The Washington Post ran an article that was dated Wednesday, October 17, 2007 that was in a question and answer format about the State Children's Health Insurance Program. This particular question and answer is very important:
Q: How much additional money, on top of the $5 billion-a-year baseline funding, is needed to preserve the same size program over the next five years?
A: Keeping the program at current levels would require expanding funding by about $13.4 billion over five years, for total funding of $38.4 billion between 2008 to 2012, according to a CBO report in May. Part of the reason is rising medical costs. President Bush has proposed a $5 billion expansion, for total program funding of $30 billion over the next five years. He has said he might be willing to go higher. The bill Bush vetoed would increase funding by $35 billion over the five years, for a program total of $60 billion. Ultimately, it would cover 10 million people.

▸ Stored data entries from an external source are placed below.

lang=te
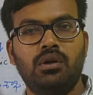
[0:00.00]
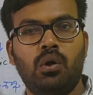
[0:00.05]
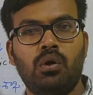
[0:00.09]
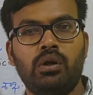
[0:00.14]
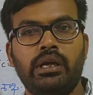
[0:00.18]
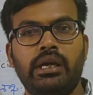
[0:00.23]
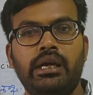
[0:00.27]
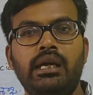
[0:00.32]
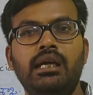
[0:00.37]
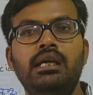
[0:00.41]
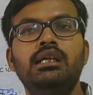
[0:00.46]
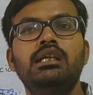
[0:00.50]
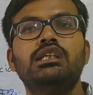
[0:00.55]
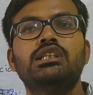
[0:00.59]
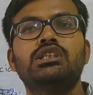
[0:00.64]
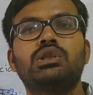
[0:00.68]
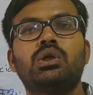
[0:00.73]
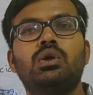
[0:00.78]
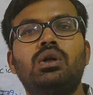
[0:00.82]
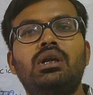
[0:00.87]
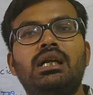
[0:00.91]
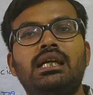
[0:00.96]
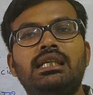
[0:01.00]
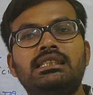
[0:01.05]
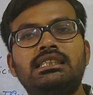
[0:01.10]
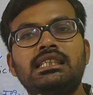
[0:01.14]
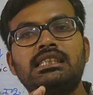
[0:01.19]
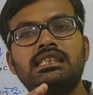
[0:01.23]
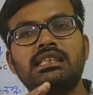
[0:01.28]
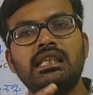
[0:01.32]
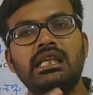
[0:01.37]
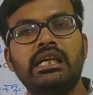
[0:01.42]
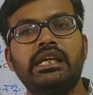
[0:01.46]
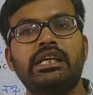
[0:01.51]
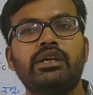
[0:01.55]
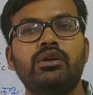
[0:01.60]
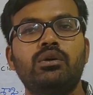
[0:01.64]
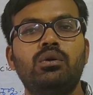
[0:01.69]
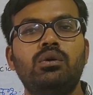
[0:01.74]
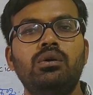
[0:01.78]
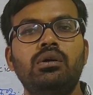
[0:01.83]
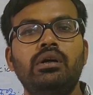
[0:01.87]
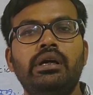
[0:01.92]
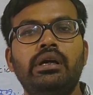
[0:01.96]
ఓకే సో లెజిస్లేటివ్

In other words Bush and the heartless, right-wing radical Republicans who control the Republican Party aren't willing to even fund the program at current levels. Democrats need to stress this point. They also need to come back with a funding proposal for about 18 months that raises the funding by an amount necessary to keep the coverage the same. It would actually be a lower cost than what Bush is requesting, because it would only cover children to the end of the Bush Administration, and a veto of that bill would be very hard for Republicans to defend.